#### Dataset records
# # # # # # #

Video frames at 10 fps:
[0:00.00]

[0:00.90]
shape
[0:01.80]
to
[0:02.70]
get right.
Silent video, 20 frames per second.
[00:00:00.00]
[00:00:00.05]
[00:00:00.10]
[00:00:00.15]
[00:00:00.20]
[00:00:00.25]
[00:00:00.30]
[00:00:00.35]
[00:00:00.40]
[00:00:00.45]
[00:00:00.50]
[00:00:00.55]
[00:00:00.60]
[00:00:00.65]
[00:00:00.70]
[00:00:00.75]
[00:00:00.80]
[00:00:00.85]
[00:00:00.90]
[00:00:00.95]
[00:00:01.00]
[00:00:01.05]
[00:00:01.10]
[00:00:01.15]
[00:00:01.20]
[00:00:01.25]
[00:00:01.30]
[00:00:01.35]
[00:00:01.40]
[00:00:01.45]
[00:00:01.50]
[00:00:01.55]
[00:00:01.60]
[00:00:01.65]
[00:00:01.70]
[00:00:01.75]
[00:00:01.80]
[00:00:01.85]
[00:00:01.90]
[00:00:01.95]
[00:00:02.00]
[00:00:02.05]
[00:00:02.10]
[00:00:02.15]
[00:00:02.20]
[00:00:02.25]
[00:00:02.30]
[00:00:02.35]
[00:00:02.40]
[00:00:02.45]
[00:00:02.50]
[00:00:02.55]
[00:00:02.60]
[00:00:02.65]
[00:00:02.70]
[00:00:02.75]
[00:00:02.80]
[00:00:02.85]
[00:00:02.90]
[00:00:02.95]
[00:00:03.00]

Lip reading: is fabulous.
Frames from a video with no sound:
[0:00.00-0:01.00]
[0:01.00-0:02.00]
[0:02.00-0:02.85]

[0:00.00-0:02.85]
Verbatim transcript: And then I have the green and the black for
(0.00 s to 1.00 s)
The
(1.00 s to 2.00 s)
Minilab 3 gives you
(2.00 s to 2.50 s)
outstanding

# # # # # # #

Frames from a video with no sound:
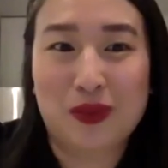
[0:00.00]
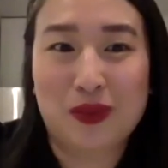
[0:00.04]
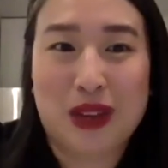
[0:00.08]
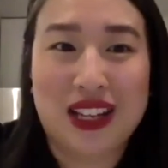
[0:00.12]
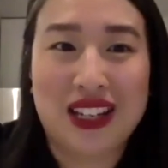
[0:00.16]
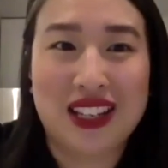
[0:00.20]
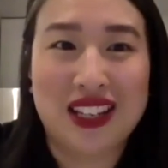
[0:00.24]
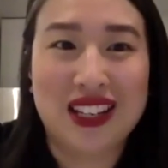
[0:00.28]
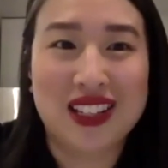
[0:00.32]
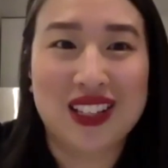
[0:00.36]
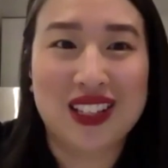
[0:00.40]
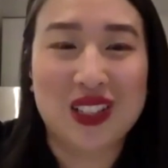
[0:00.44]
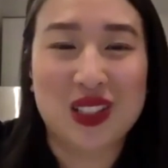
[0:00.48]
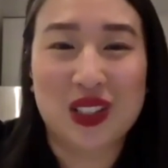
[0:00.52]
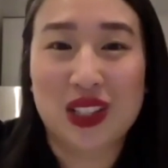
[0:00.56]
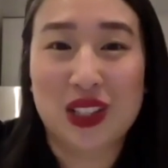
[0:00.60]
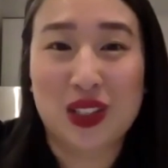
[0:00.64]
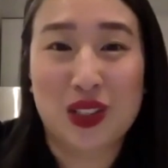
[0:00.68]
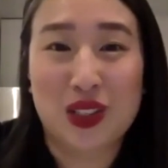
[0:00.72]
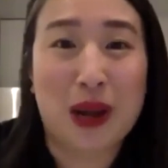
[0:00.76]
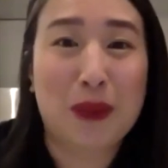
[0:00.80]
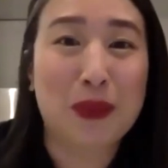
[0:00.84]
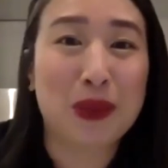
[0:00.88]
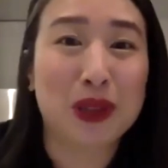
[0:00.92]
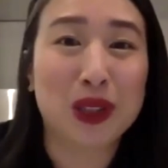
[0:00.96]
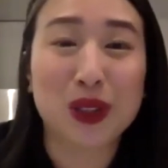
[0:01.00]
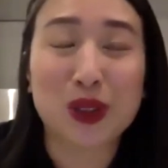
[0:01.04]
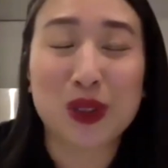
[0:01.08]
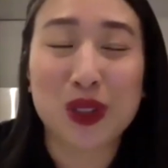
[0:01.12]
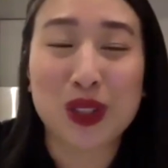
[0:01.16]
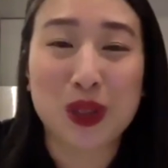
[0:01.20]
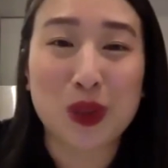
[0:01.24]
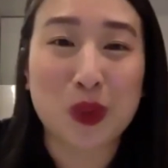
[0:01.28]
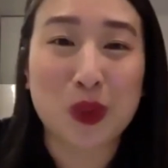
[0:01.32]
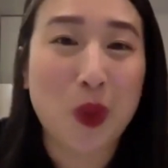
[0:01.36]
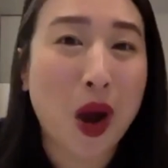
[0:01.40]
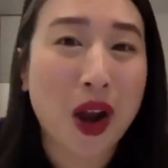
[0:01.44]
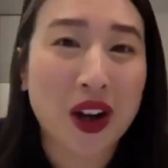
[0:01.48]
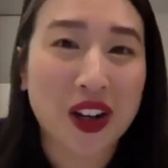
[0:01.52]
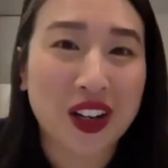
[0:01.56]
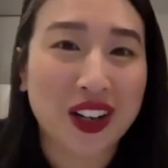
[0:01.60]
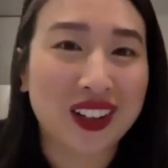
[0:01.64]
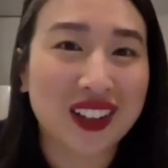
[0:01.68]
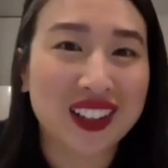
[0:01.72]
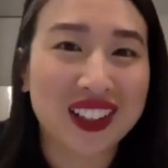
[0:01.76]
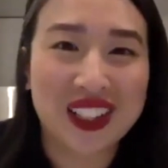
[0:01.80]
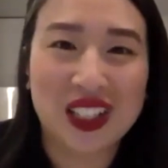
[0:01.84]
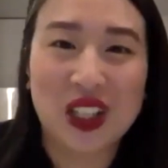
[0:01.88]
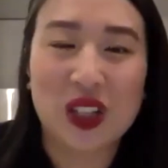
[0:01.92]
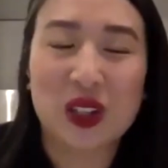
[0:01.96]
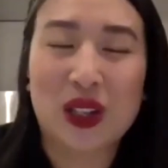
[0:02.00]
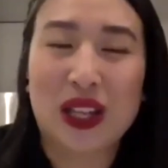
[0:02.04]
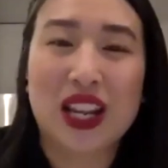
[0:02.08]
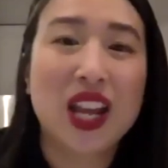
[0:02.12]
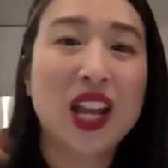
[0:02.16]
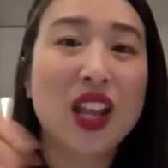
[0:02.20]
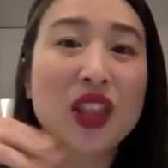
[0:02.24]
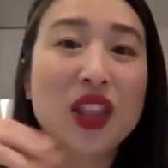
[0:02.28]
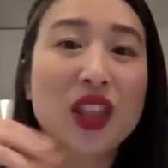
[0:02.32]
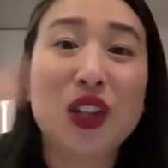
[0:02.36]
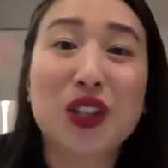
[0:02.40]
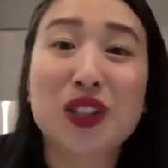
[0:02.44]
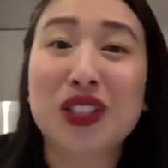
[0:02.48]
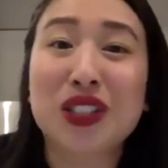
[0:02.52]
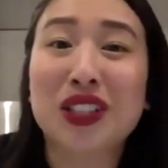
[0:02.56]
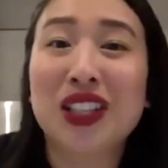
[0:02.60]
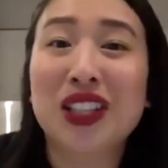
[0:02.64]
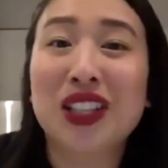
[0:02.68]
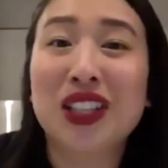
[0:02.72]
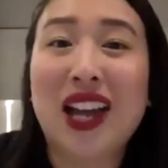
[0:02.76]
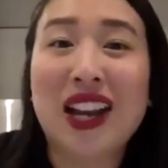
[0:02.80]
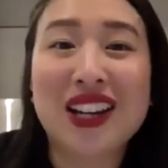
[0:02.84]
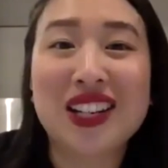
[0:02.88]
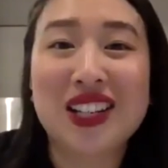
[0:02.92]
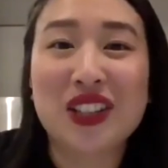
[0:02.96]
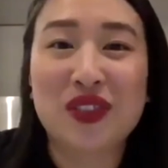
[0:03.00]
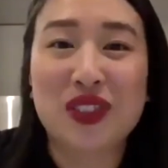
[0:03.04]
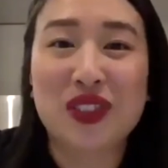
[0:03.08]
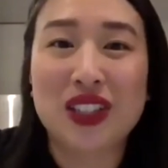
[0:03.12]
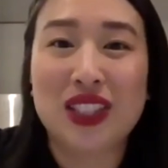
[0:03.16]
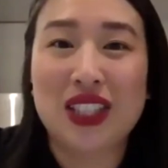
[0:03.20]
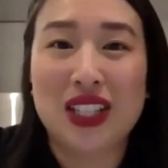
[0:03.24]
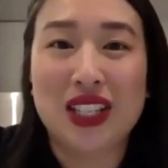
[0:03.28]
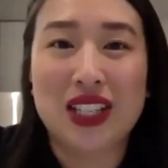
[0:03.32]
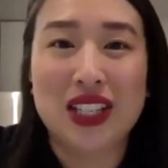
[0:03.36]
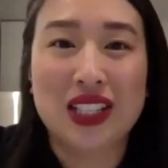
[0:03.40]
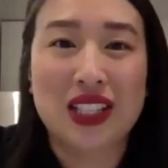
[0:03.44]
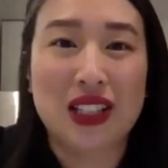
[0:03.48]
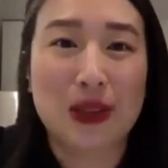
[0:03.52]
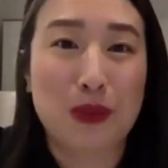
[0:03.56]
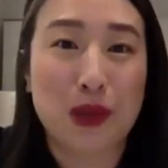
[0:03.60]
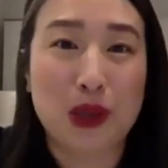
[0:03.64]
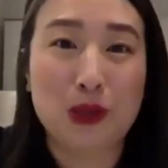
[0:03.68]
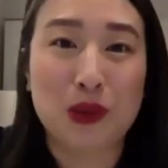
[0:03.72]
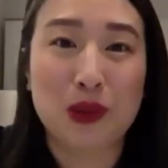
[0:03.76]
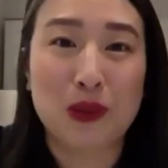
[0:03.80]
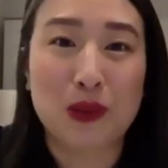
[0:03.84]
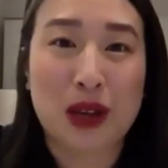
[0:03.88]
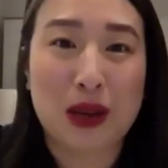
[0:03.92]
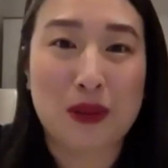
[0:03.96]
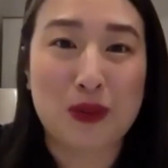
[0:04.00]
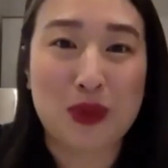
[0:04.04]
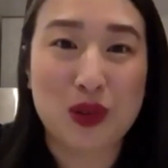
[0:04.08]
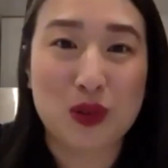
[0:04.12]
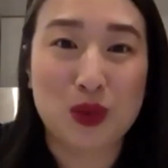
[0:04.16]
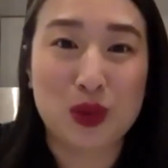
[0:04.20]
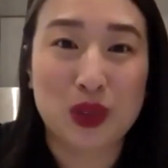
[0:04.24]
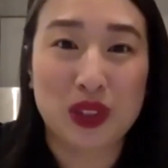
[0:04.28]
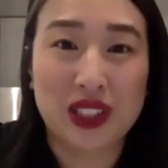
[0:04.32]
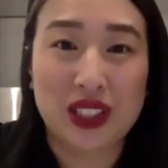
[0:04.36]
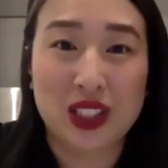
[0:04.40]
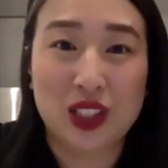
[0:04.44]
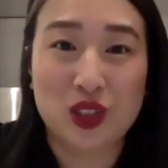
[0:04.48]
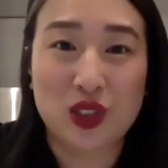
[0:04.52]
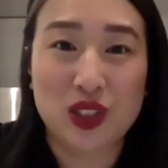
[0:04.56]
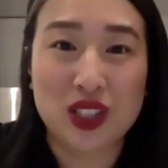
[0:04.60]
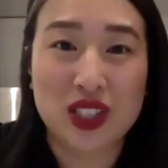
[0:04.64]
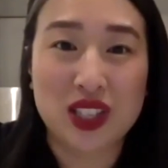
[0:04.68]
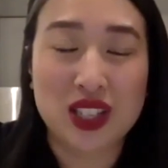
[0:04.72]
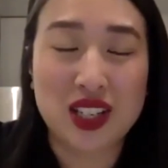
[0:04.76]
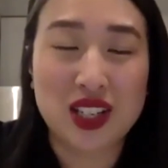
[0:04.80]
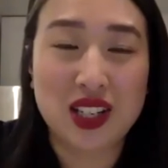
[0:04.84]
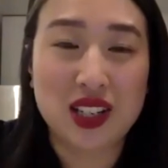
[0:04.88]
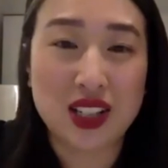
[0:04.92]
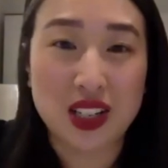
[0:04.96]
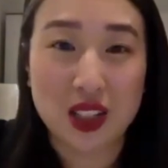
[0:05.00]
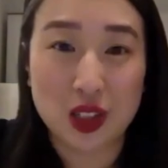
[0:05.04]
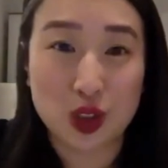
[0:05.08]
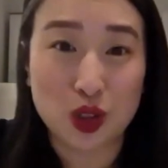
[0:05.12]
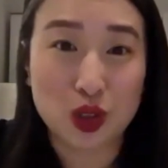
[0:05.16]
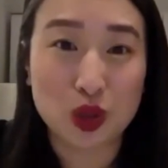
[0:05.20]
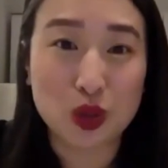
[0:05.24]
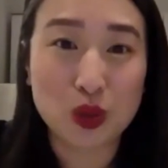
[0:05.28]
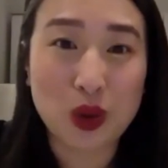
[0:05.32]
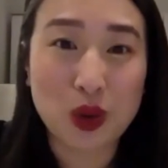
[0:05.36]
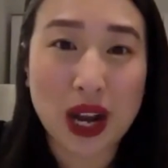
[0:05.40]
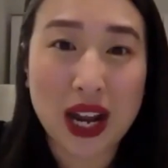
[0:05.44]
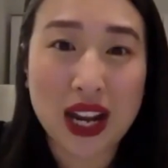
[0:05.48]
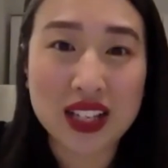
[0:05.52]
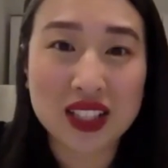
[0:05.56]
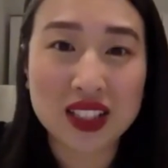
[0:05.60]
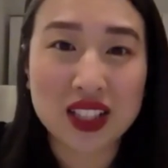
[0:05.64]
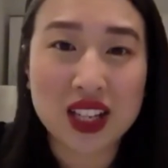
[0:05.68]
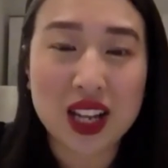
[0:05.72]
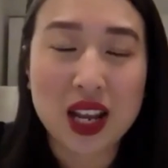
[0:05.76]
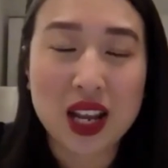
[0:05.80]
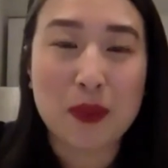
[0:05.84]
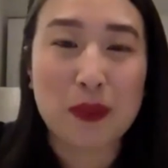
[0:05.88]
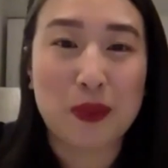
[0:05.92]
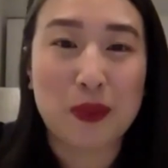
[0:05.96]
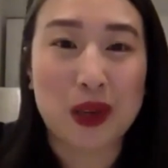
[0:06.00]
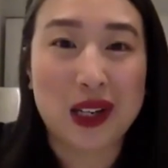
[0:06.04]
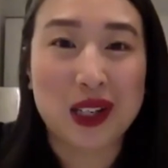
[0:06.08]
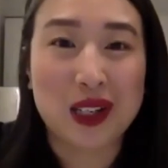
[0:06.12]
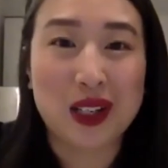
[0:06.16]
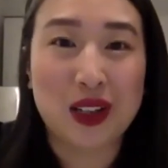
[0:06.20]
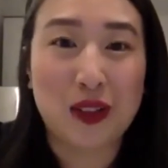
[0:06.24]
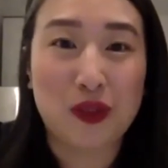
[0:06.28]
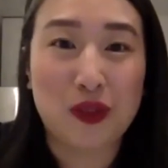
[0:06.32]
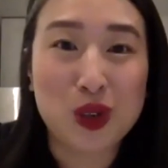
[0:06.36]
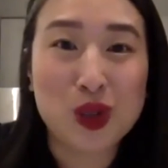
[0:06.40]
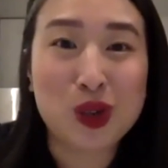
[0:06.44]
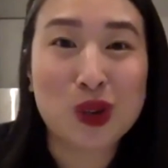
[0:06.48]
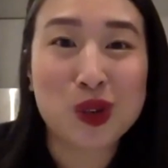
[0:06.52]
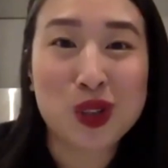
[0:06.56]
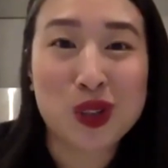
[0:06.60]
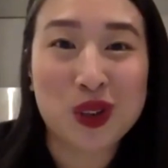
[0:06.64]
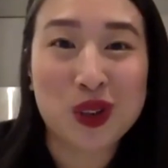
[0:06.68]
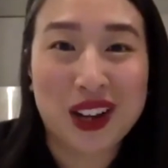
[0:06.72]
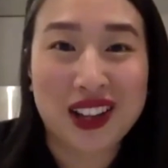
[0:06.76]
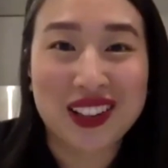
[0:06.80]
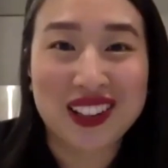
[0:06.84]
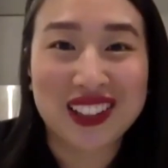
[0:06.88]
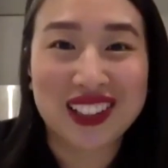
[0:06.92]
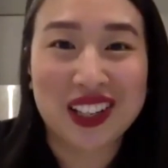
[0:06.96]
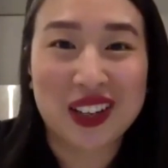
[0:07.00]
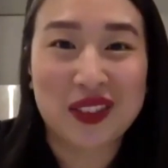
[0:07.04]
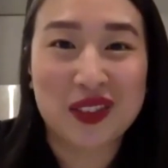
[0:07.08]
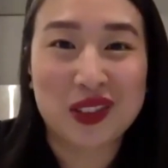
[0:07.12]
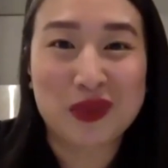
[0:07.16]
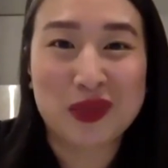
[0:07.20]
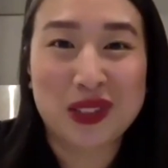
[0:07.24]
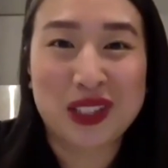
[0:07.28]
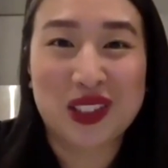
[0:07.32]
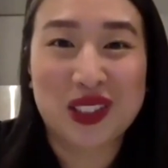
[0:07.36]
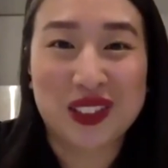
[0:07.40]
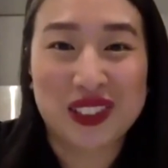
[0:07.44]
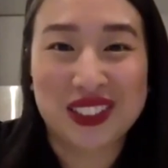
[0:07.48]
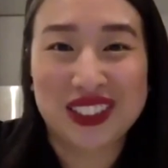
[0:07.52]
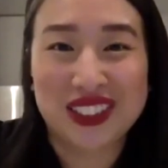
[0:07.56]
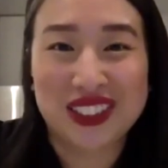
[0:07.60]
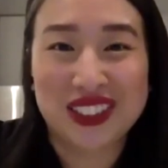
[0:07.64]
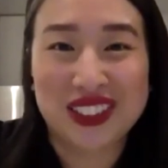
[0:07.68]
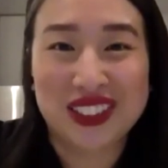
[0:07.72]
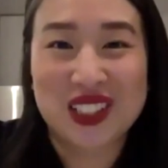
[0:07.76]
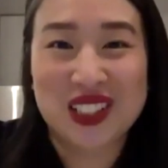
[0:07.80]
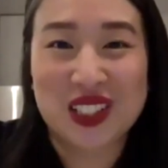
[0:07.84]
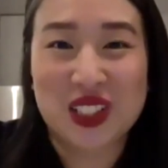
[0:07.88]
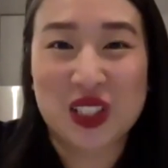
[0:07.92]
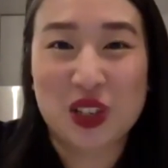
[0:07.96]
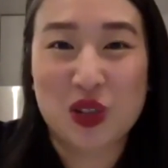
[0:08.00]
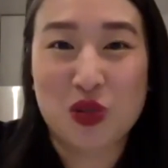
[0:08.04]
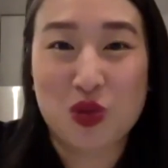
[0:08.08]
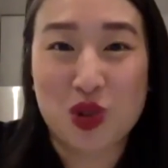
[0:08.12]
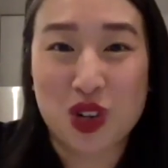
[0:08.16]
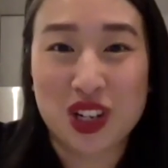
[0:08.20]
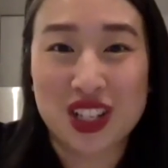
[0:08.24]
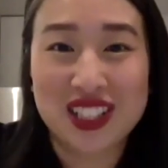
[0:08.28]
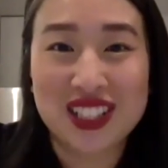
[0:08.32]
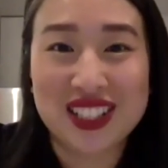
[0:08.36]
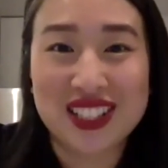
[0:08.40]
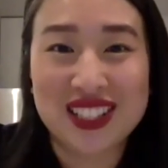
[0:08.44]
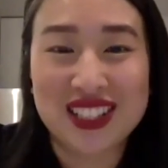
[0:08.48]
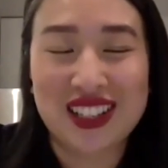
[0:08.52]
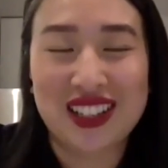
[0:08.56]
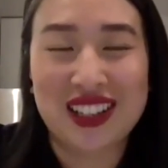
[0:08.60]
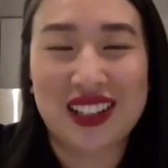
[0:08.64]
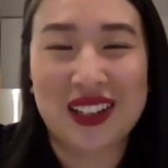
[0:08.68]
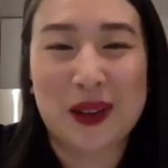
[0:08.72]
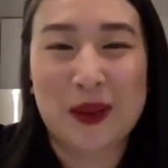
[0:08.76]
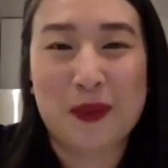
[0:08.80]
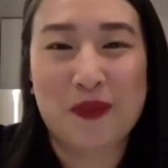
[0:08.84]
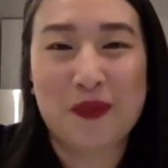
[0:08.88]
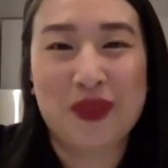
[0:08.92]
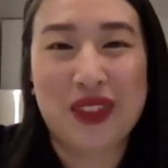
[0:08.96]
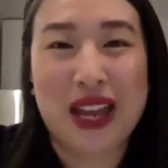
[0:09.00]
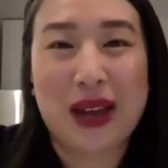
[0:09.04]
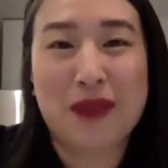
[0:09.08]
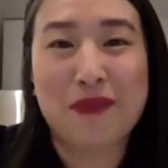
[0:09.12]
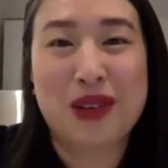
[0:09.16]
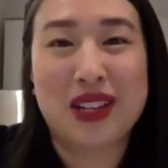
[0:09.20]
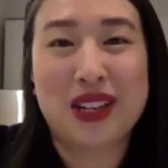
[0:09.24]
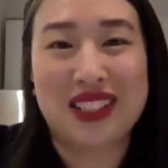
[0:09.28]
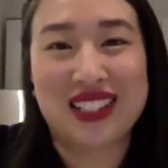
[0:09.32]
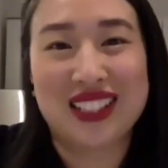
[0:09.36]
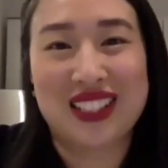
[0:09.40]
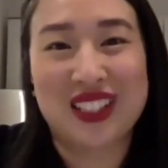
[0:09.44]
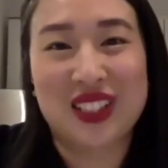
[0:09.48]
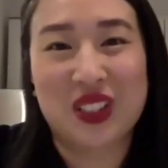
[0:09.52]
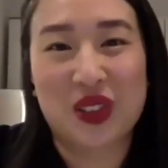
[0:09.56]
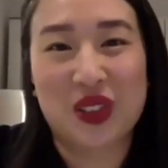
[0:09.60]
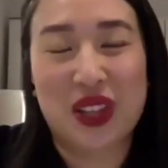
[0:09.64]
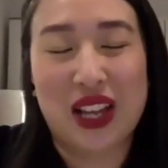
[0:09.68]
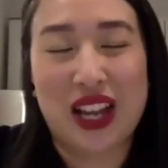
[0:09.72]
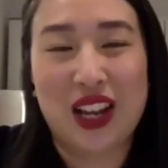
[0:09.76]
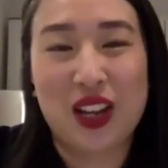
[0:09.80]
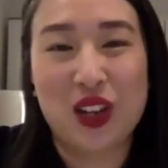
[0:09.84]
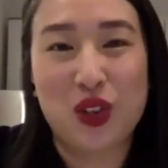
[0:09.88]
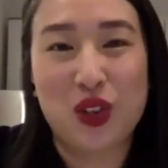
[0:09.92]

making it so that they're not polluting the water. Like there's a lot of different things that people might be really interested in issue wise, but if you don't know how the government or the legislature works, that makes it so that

# # # # # # #

#### Instructions for the task
Using the entries above, output exactly the lines between the line holding "[00:00:01.10]" and the line holding "Lip reading: is fabulous.", end lines included, and nothing more.

#### The completed task
[00:00:01.10]
[00:00:01.15]
[00:00:01.20]
[00:00:01.25]
[00:00:01.30]
[00:00:01.35]
[00:00:01.40]
[00:00:01.45]
[00:00:01.50]
[00:00:01.55]
[00:00:01.60]
[00:00:01.65]
[00:00:01.70]
[00:00:01.75]
[00:00:01.80]
[00:00:01.85]
[00:00:01.90]
[00:00:01.95]
[00:00:02.00]
[00:00:02.05]
[00:00:02.10]
[00:00:02.15]
[00:00:02.20]
[00:00:02.25]
[00:00:02.30]
[00:00:02.35]
[00:00:02.40]
[00:00:02.45]
[00:00:02.50]
[00:00:02.55]
[00:00:02.60]
[00:00:02.65]
[00:00:02.70]
[00:00:02.75]
[00:00:02.80]
[00:00:02.85]
[00:00:02.90]
[00:00:02.95]
[00:00:03.00]

Lip reading: is fabulous.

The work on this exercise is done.